In a recently published paper from the TIDE project – funded by the Nuffield Foundation – I, along with a team of researchers from University College London, the National Institute of Teaching, Evidence Based Education, Teacher Tapp and the University of Brighton, have explored whether similar results hold in England.

Data and approach

Our analysis was based on data from the Teacher Education Dataset (TED). TED brings together anonymised information from schools’ Management Information Systems for research. Our analysis focused on two participating multi-academy trusts, comprising almost 300 teachers and around 8,000 pupils from 29 schools. Pupils in both trusts take standardised reading and mathematics assessments during primary education. To estimate teacher value-added, we use regression models that relate pupils’ end-of-year outcomes (i.e. test scores or attendance rates) to their prior attainment, previous absences, demographic characteristics, class features and school attended. The models produce pupil-level residuals – the difference between each pupil’s predicted and actual outcome. These residuals are averaged for each teacher to generate teacher “value-added” scores.

Primary school teacher effects on achievement

The presence of teacher effects on attainment is well established in the US. In our data from England, we also find that pupils taught by higher-value-added teachers make more progress in maths and reading over the school year, even after accounting for prior attainment and background characteristics.

Teachers who are effective in one subject also tend, on average, to be effective in others. This pattern mirrors the US evidence and reinforces the idea that teacher quality is a key driver of academic progress in primary school.

The chart below illustrates these relationships. It shows a clear positive association between teacher effects in maths and reading. Teachers who raise maths scores tend also to raise reading scores. One potential explanation for this cross-subject correlation is that core teaching skills, such as classroom organisation or clarity of explanation, help boost pupils learning across multiple areas.

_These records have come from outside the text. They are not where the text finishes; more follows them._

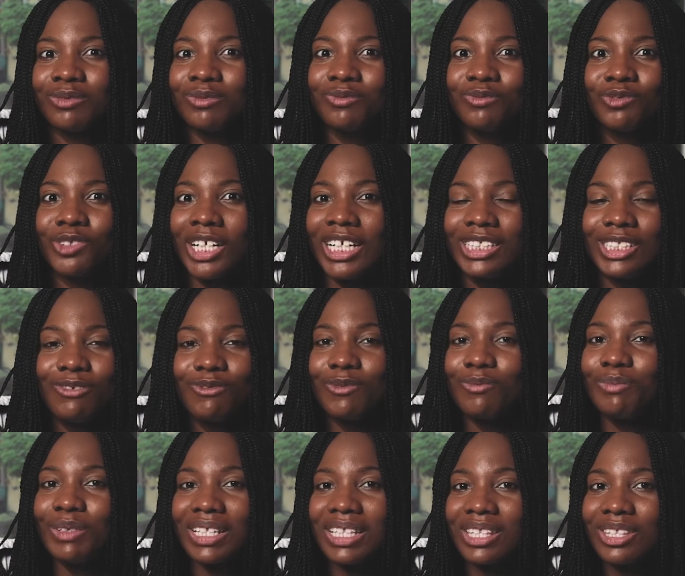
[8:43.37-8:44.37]
weren't even
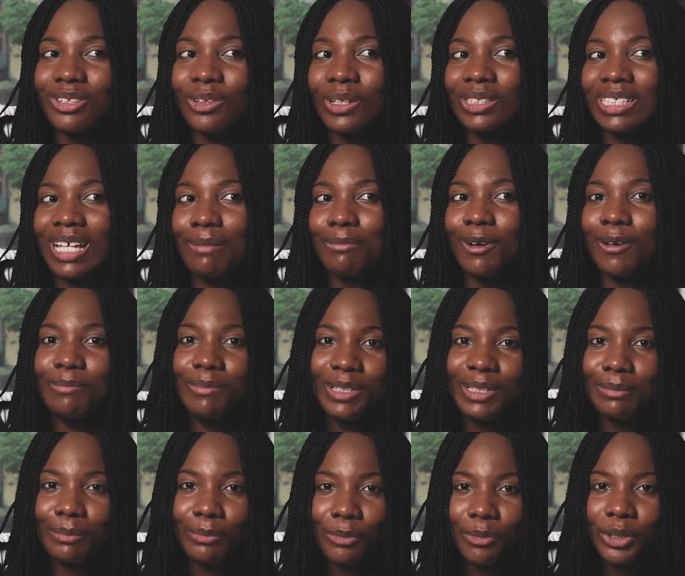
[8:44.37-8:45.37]
being thought about
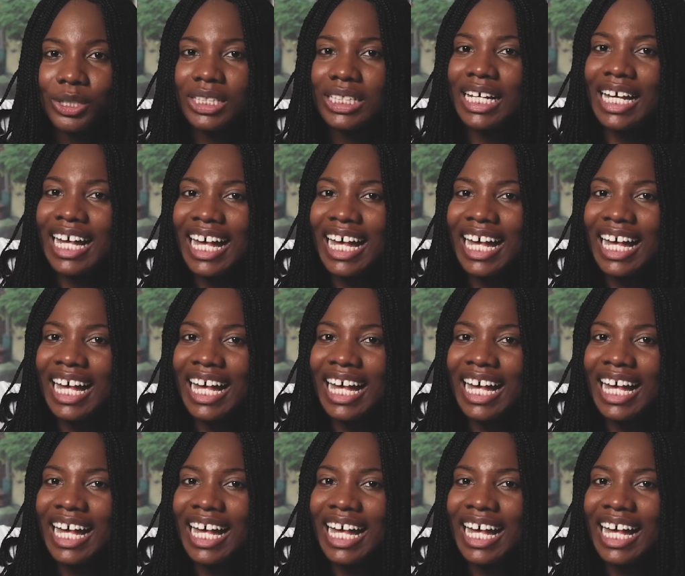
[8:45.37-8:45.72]
being born.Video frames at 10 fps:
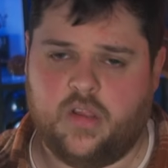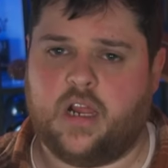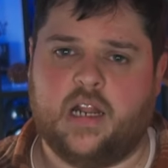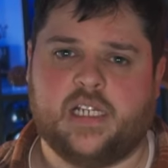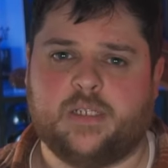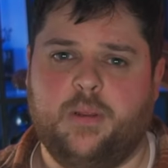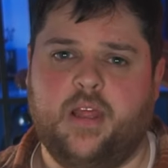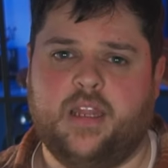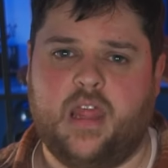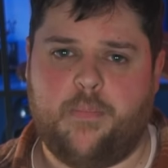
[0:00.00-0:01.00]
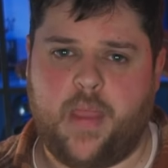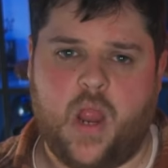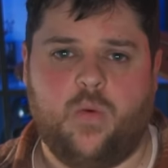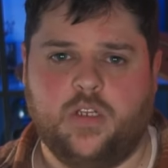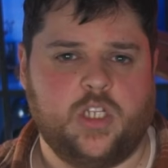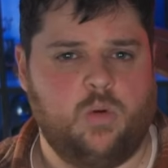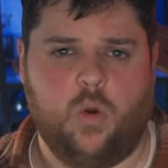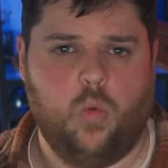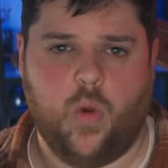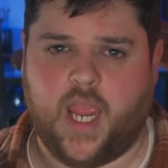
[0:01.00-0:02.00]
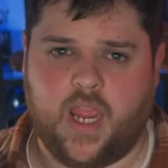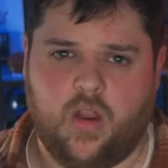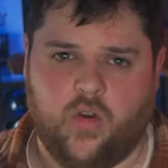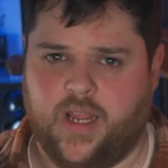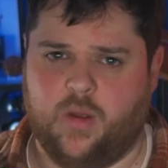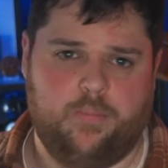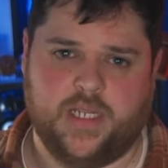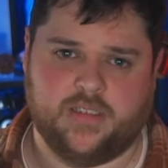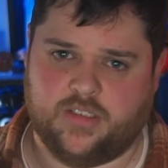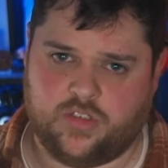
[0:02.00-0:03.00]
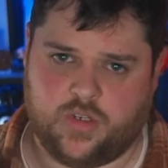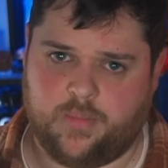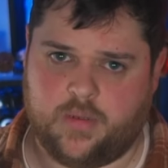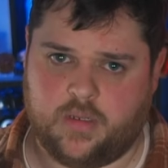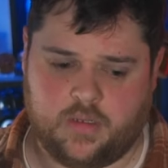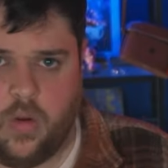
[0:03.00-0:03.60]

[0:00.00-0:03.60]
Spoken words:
They're going to have to explain that to their parents who are away on like a business trip.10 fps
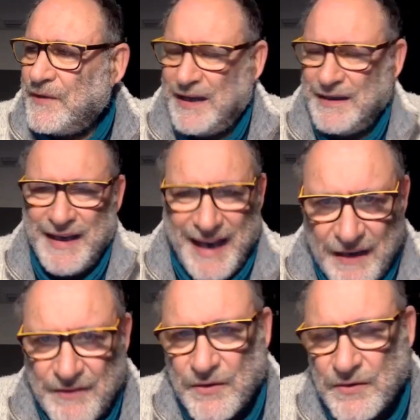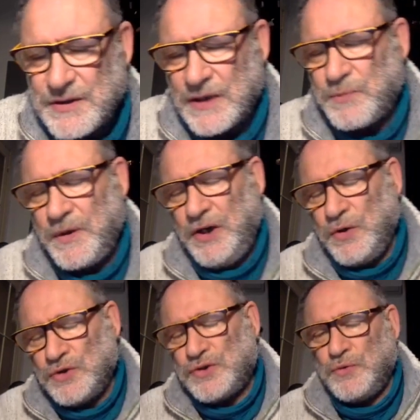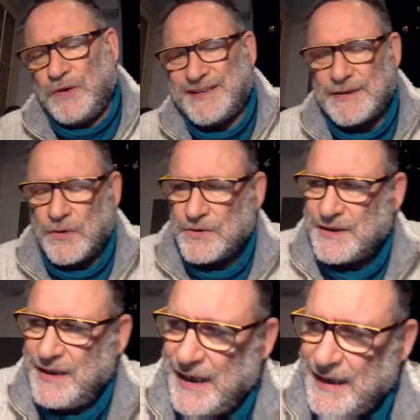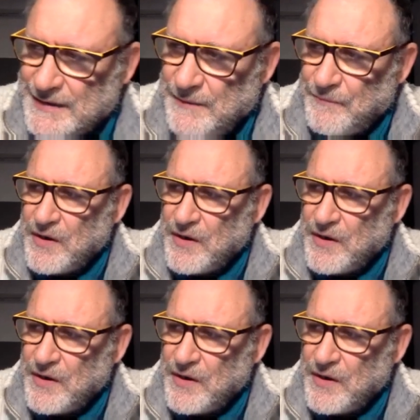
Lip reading: and the ethos that we used to associateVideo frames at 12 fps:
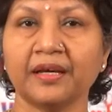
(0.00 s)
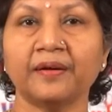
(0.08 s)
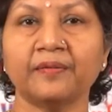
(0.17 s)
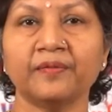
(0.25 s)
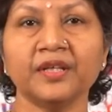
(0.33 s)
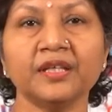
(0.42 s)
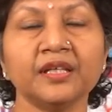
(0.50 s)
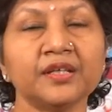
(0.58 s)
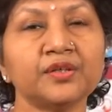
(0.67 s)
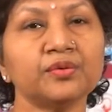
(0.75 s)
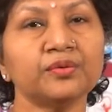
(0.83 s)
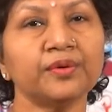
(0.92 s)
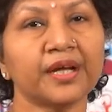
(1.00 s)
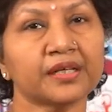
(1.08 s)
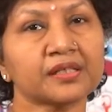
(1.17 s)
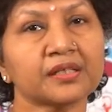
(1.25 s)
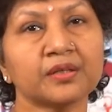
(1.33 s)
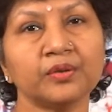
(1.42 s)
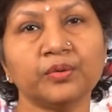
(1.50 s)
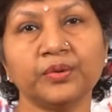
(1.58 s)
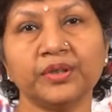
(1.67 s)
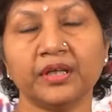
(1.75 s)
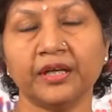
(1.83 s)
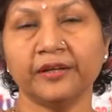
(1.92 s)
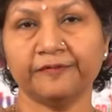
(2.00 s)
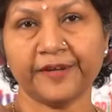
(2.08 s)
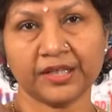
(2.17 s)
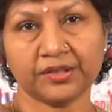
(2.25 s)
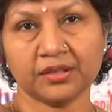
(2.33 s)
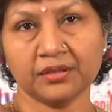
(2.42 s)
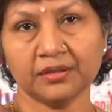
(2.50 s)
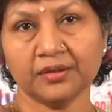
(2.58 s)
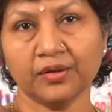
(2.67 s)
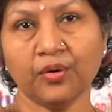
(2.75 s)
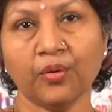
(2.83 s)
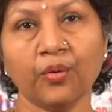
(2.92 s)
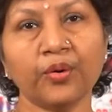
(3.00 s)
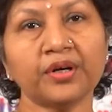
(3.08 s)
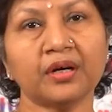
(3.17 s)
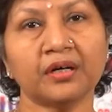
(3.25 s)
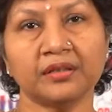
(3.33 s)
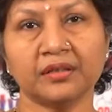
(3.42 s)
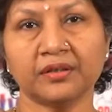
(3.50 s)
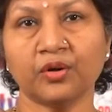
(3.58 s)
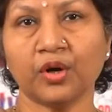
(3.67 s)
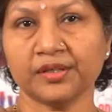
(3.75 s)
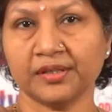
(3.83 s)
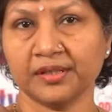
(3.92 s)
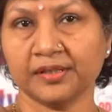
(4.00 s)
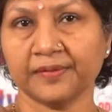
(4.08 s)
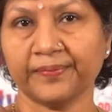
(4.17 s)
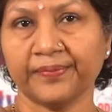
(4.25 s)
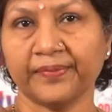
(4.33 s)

we need to exclude infection or other causes,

Primary school teacher effects on attendance

The story changes when we consider attendance.

The chart below plots teacher effects on mathematics against teacher effects on attendance. Here, the cloud of points is diffuse, with there being no clear relationship between the two. Teachers who are highly effective at improving test scores are not necessarily the ones that improve attendance.

In fact, the estimated teacher effects on attendance are tightly clustered around zero, indicating very limited scope for individual teachers to influence this particular outcome.

What these results imply for schools

The strong teacher effects on maths and reading reinforce the central role teachers play in shaping pupils’ learning. Efforts to recruit, develop and retain high-quality teachers remain crucial for raising attainment.  However, the results for attendance suggest that this may not be true for every outcome.